* **ACTIVITY**: An exact copy of every entry is needed, without any of the pictures.

* **Data extracted from a collection**:

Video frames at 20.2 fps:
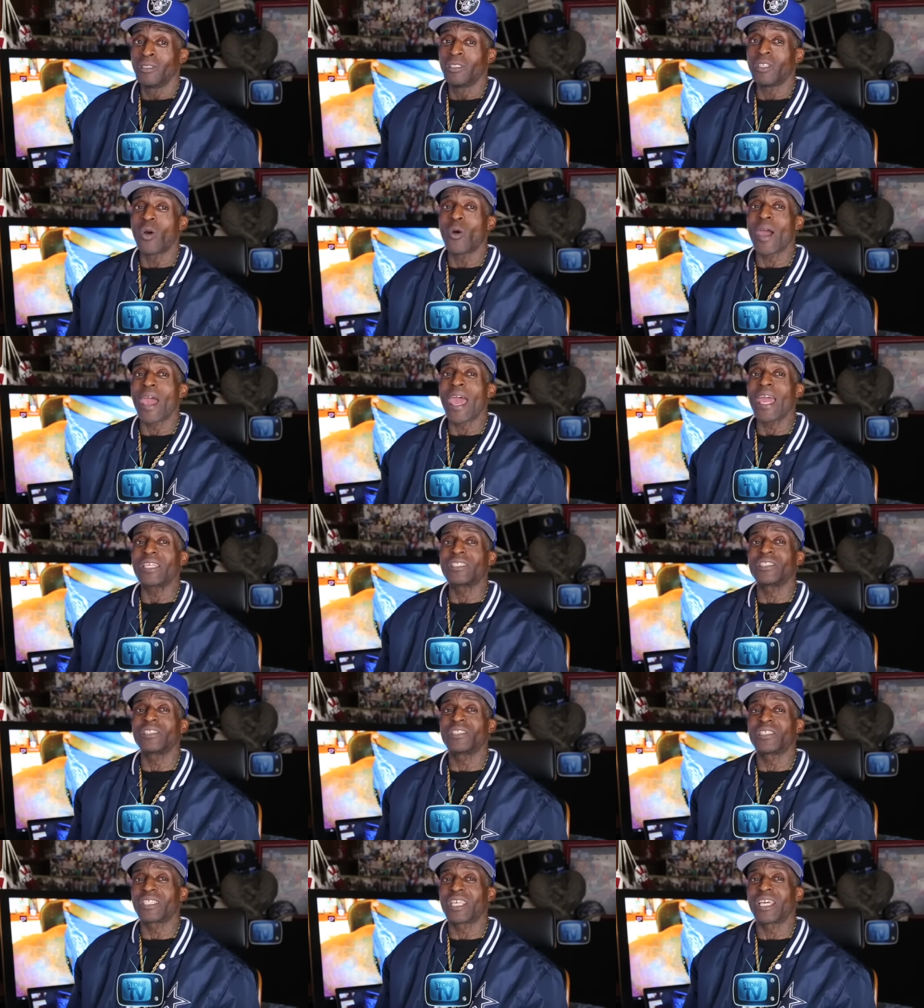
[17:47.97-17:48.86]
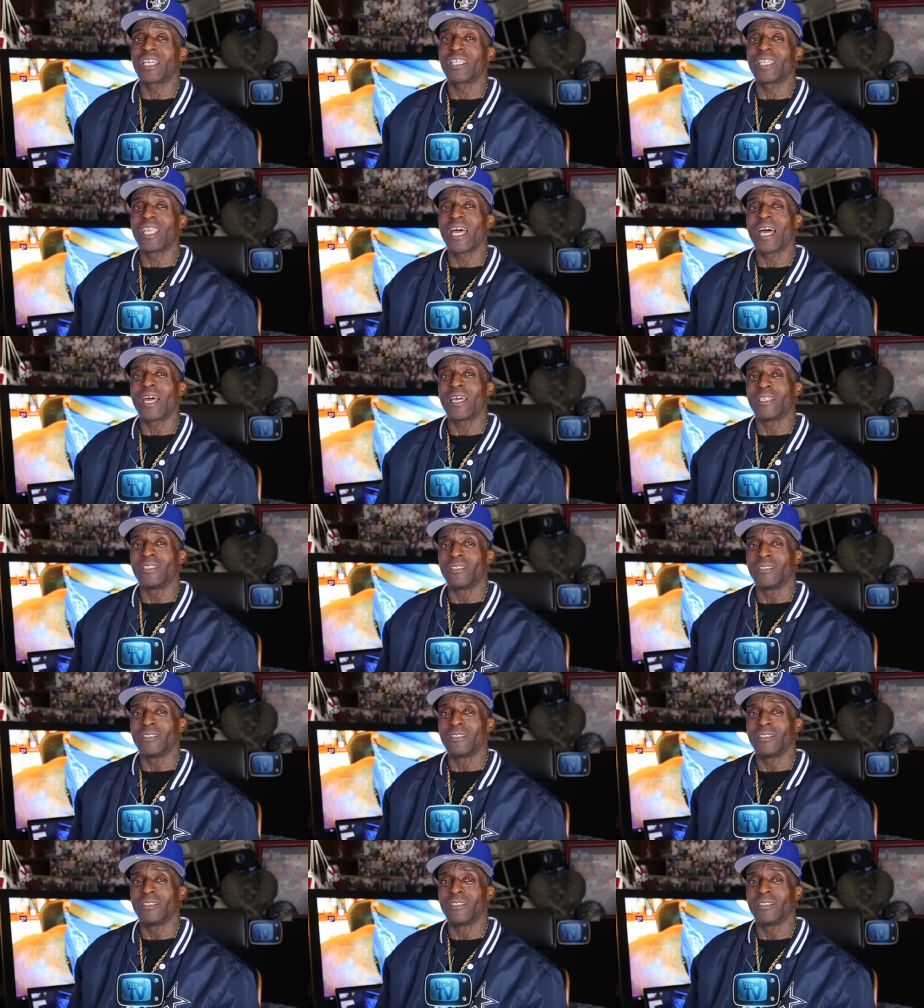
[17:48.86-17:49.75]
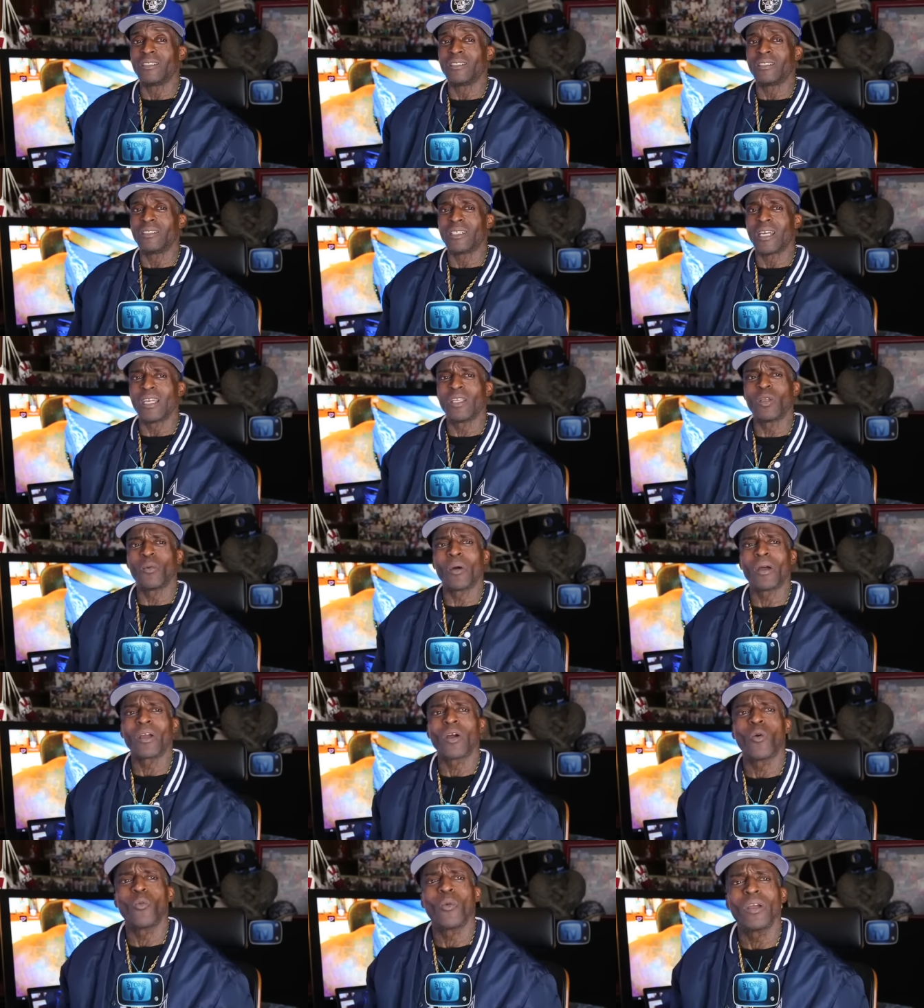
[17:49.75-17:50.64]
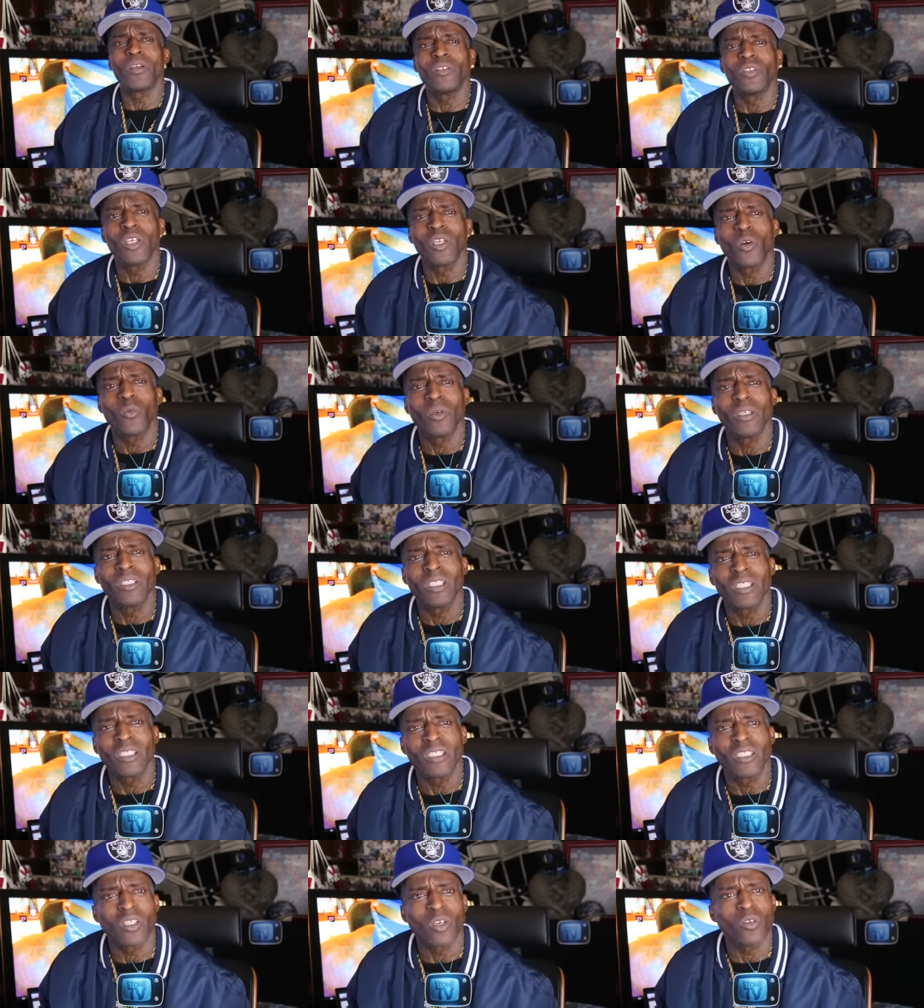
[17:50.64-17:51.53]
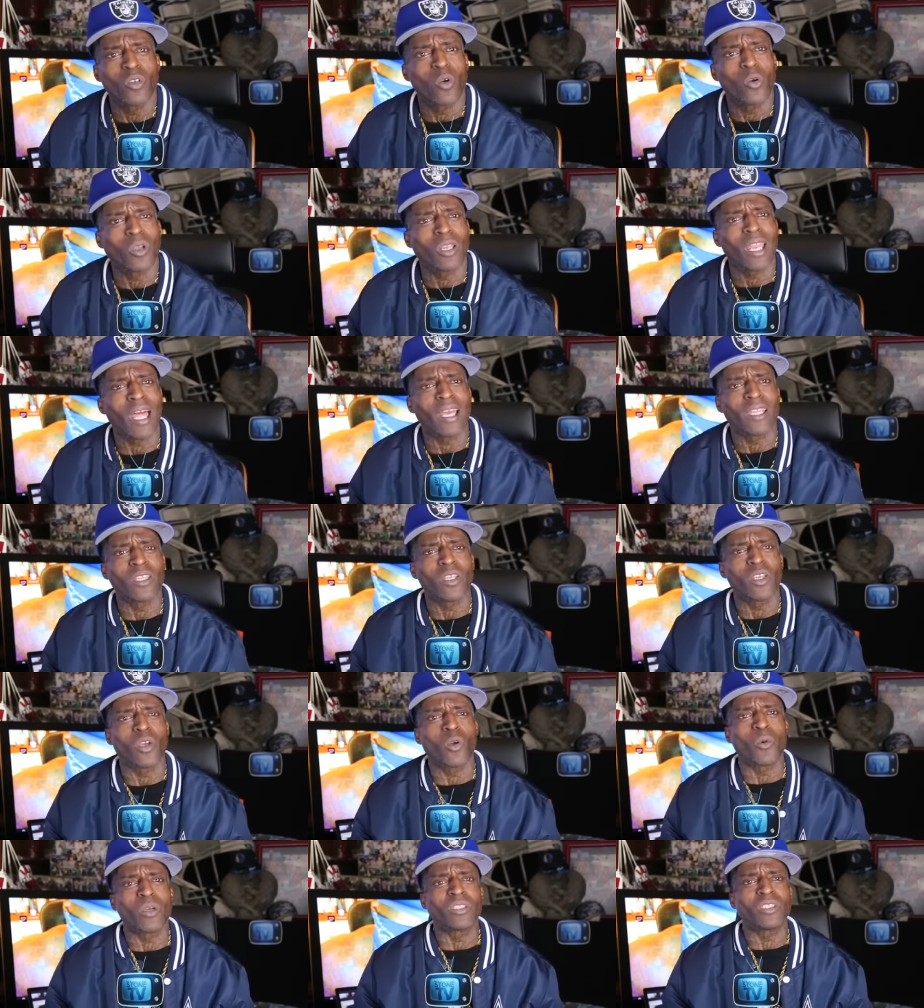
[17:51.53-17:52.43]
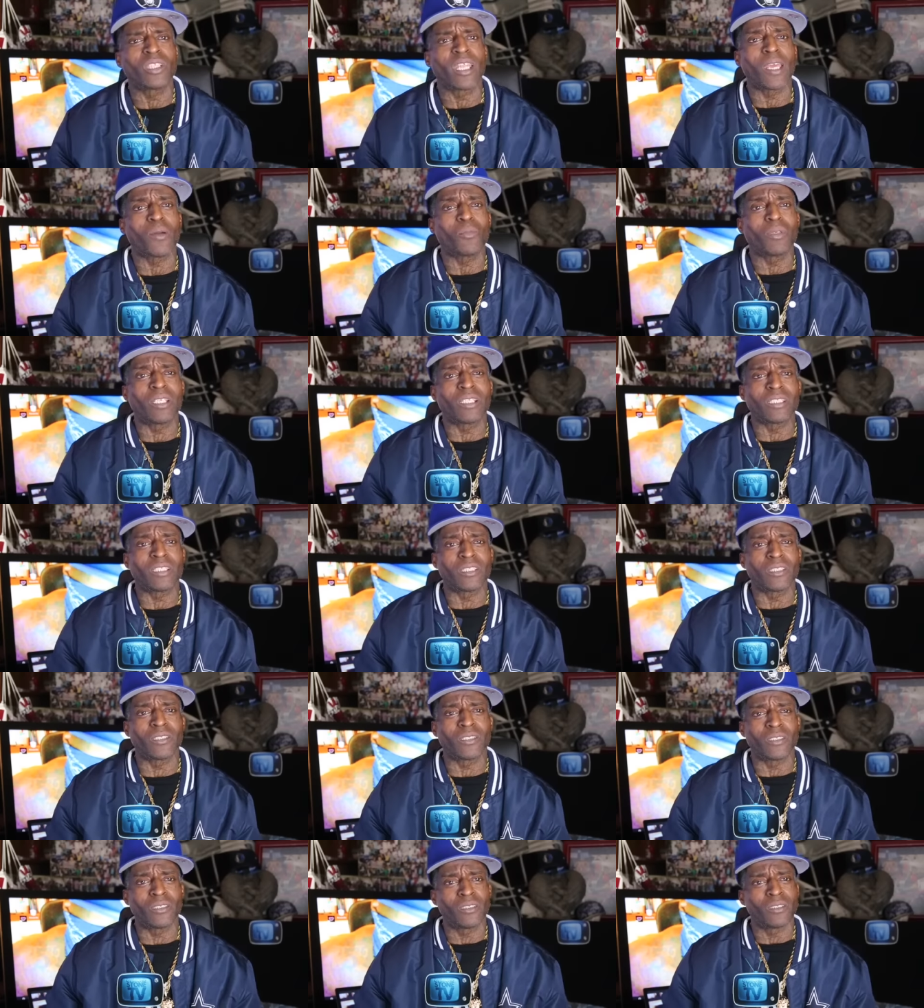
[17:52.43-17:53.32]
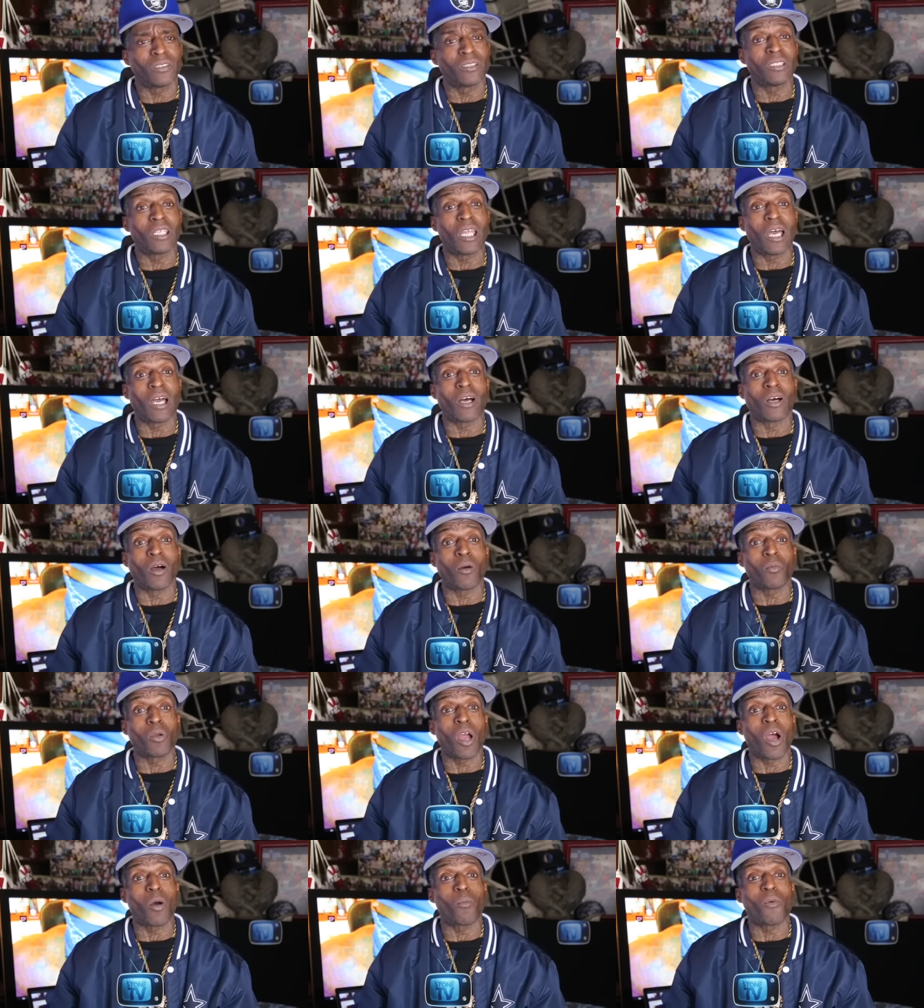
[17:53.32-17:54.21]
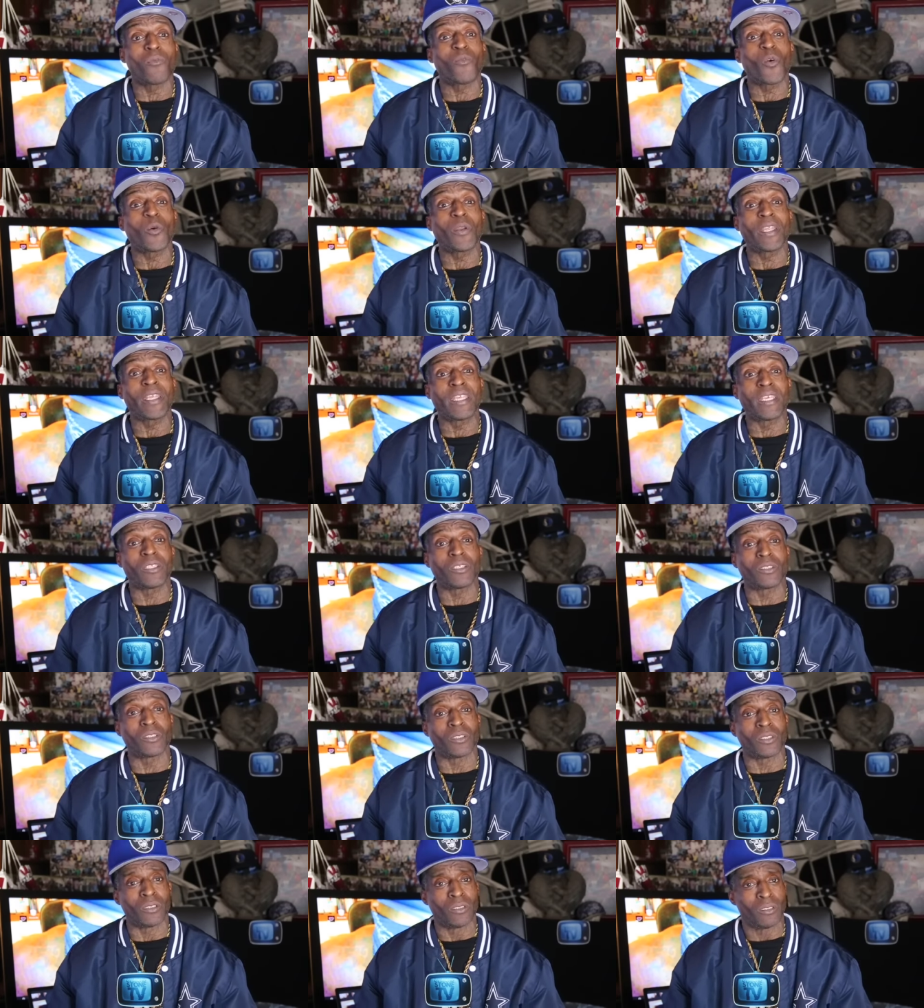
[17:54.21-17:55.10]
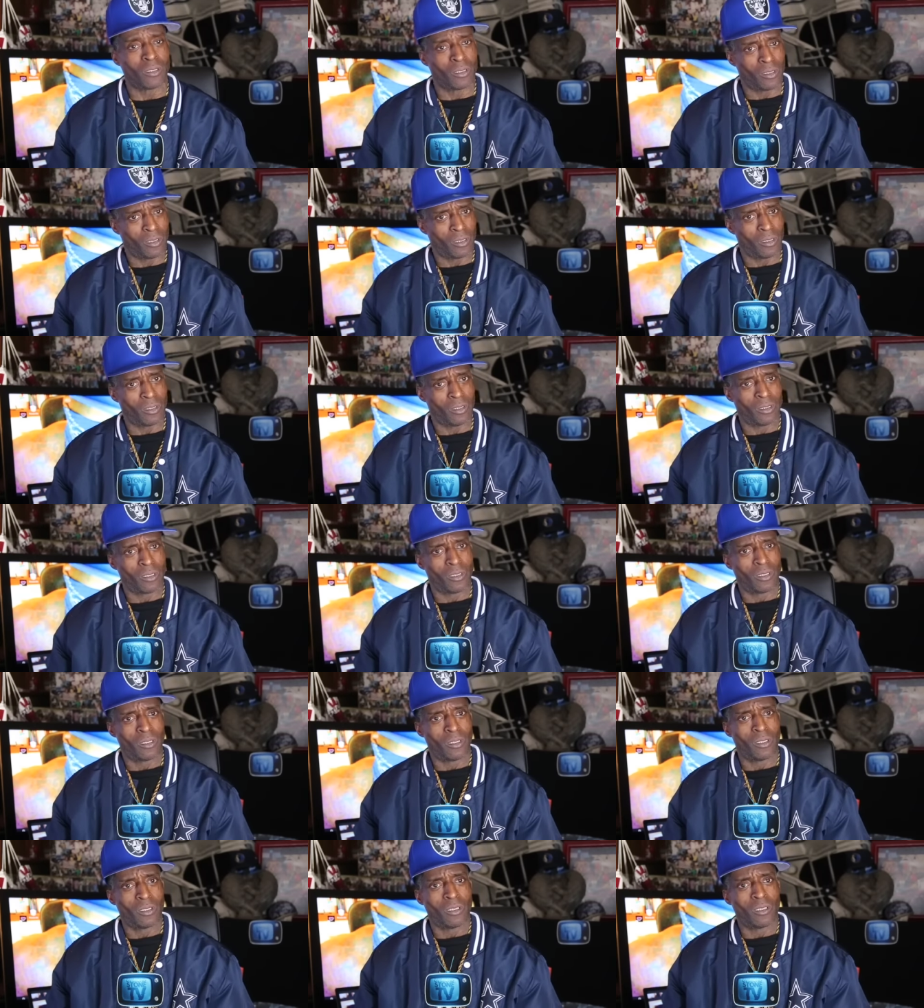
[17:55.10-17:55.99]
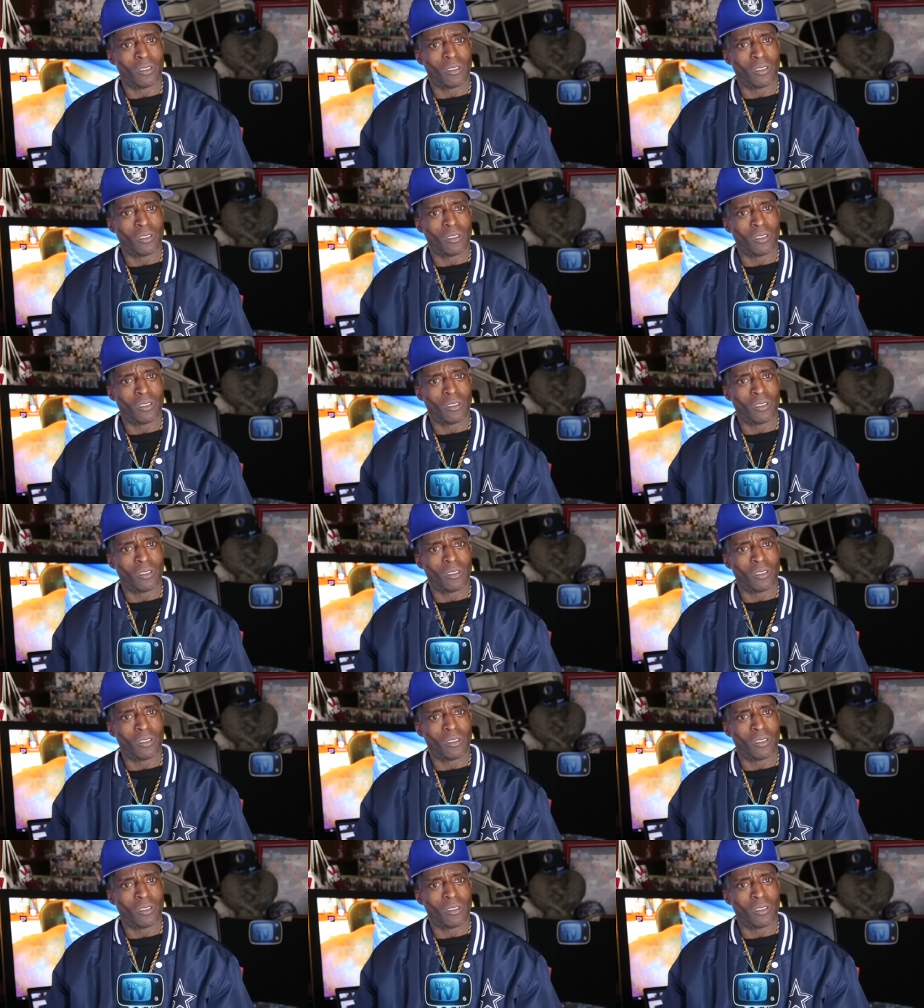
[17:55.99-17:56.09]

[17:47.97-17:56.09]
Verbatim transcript: Your actions said a lot. Ain't nobody gonna wait. You gonna wait, niggas on your clock. You ain't gonna wait till the ambulance get here. Nah, I'm gone before they get here. Yeah.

* **WRITTEN ANSWER**:
Video frames at 20.2 fps:
[17:47.97-17:48.86]
[17:48.86-17:49.75]
[17:49.75-17:50.64]
[17:50.64-17:51.53]
[17:51.53-17:52.43]
[17:52.43-17:53.32]
[17:53.32-17:54.21]
[17:54.21-17:55.10]
[17:55.10-17:55.99]
[17:55.99-17:56.09]

[17:47.97-17:56.09]
Verbatim transcript: Your actions said a lot. Ain't nobody gonna wait. You gonna wait, niggas on your clock. You ain't gonna wait till the ambulance get here. Nah, I'm gone before they get here. Yeah.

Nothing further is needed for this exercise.